Molecular Targets of Novel Therapeutics for Diabetic Kidney Disease: A New Era of Nephroprotection.

Diabetic kidney disease (DKD) is a chronic microvascular complication in patients with diabetes mellitus (DM) and the leading cause of end-stage kidney disease (ESKD). Although glomerulosclerosis, tubular injury and interstitial fibrosis are typical damages of DKD, the interplay of different processes (metabolic factors, oxidative stress, inflammatory pathway, fibrotic signaling, and hemodynamic mechanisms) appears to drive the onset and progression of DKD. A growing understanding of the pathogenetic mechanisms, and the development of new therapeutics, is opening the way for a new era of nephroprotection based on precision-medicine approaches.
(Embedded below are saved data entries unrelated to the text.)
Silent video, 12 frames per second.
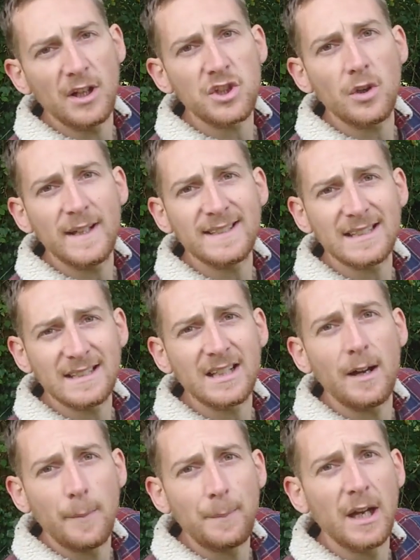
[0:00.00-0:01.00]
my choice at
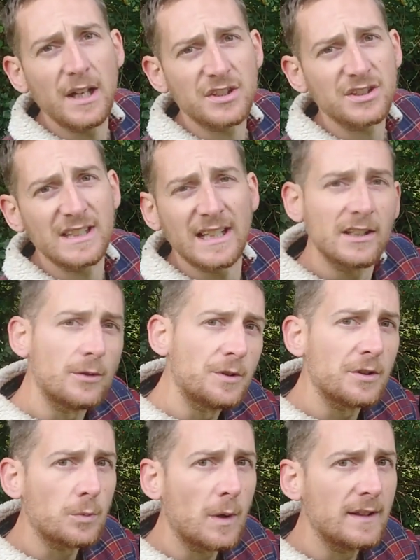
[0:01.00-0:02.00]
the time of purchasing. I
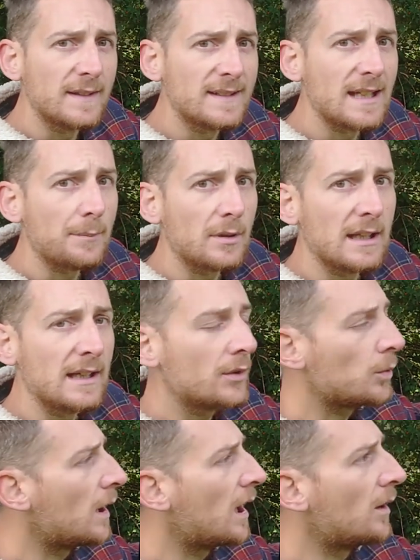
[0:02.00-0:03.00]
ordered one
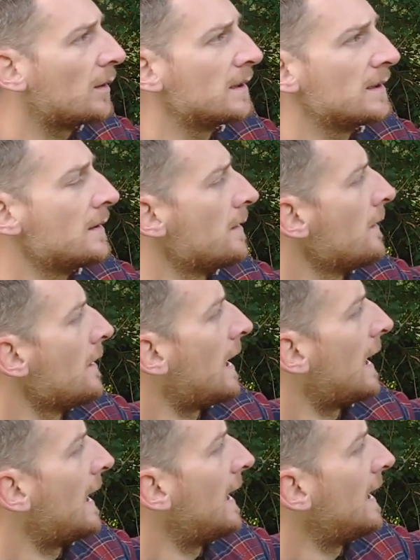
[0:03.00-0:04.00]
separately as well.
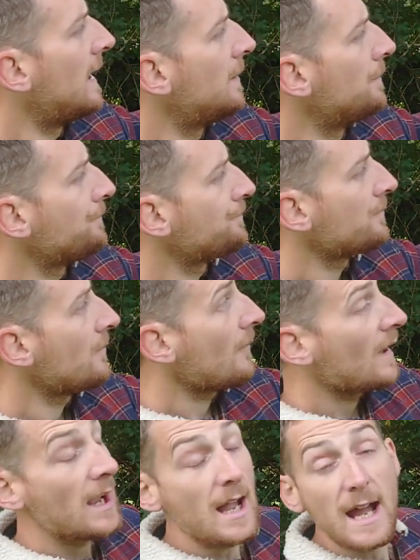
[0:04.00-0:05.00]
I
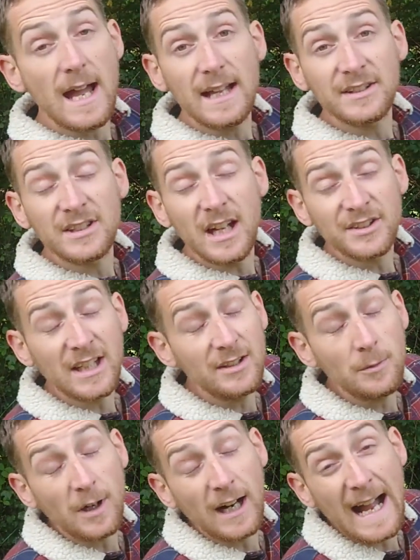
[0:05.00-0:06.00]

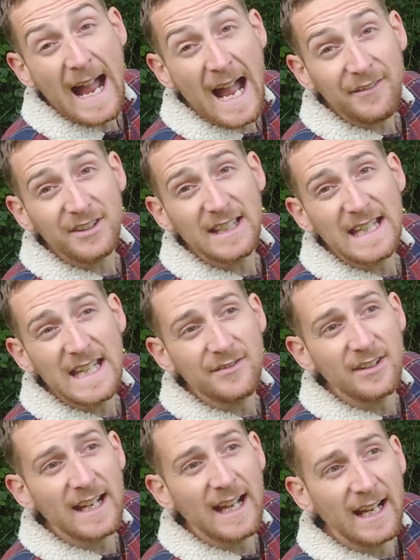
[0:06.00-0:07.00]
tell you what, I haven't
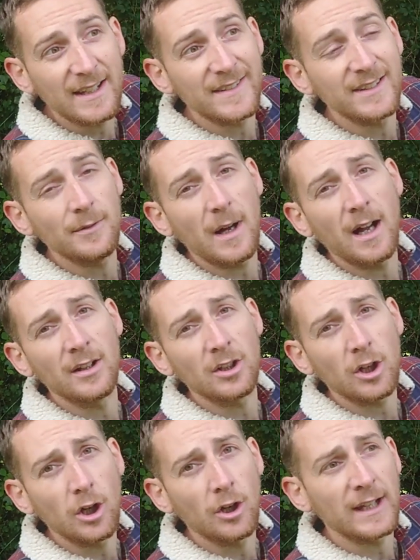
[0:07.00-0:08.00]
even had to
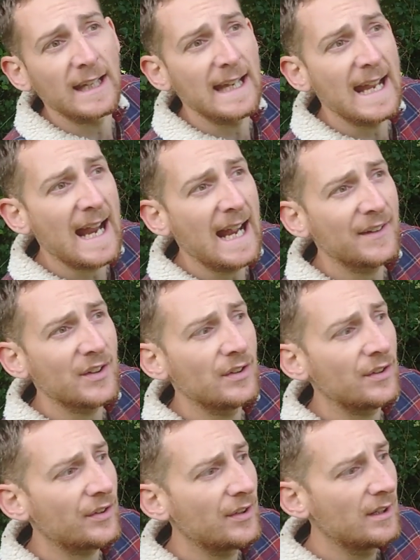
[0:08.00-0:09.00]
unclog it. It
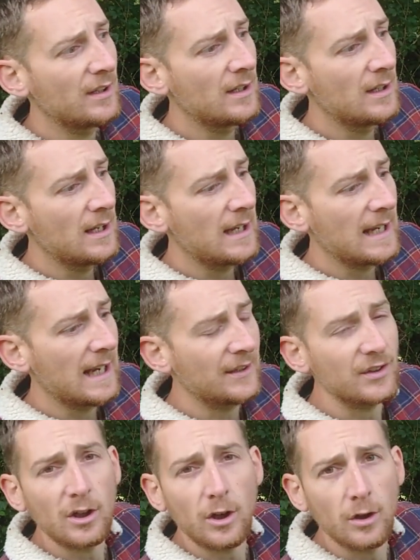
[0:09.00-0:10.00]
hasn't
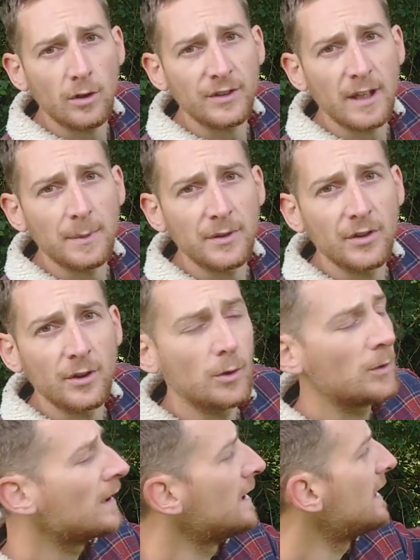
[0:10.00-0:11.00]
clogged up at
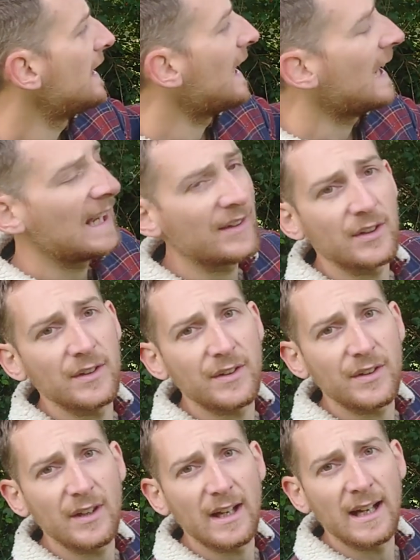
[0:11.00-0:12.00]
all. It
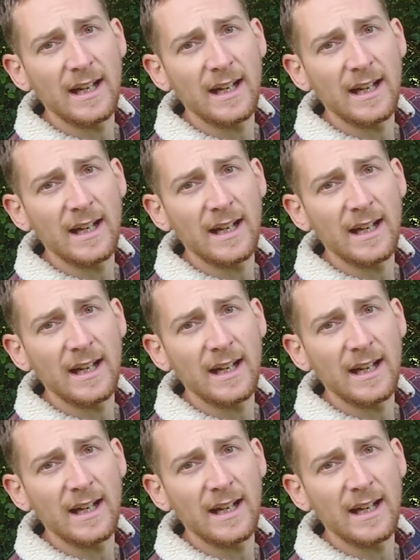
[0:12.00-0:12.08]
hasn't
This review summarizes the therapeutic options linked to specific molecular mechanisms of DKD, including renin-angiotensin-aldosterone system blockers, SGLT2 inhibitors, mineralocorticoid receptor antagonists, glucagon-like peptide-1 receptor agonists, endothelin receptor antagonists, and aldosterone synthase inhibitors. In a new era of nephroprotection, these drugs, as pillars of personalized medicine, can improve renal outcomes and enhance the quality of life for individuals with DKD.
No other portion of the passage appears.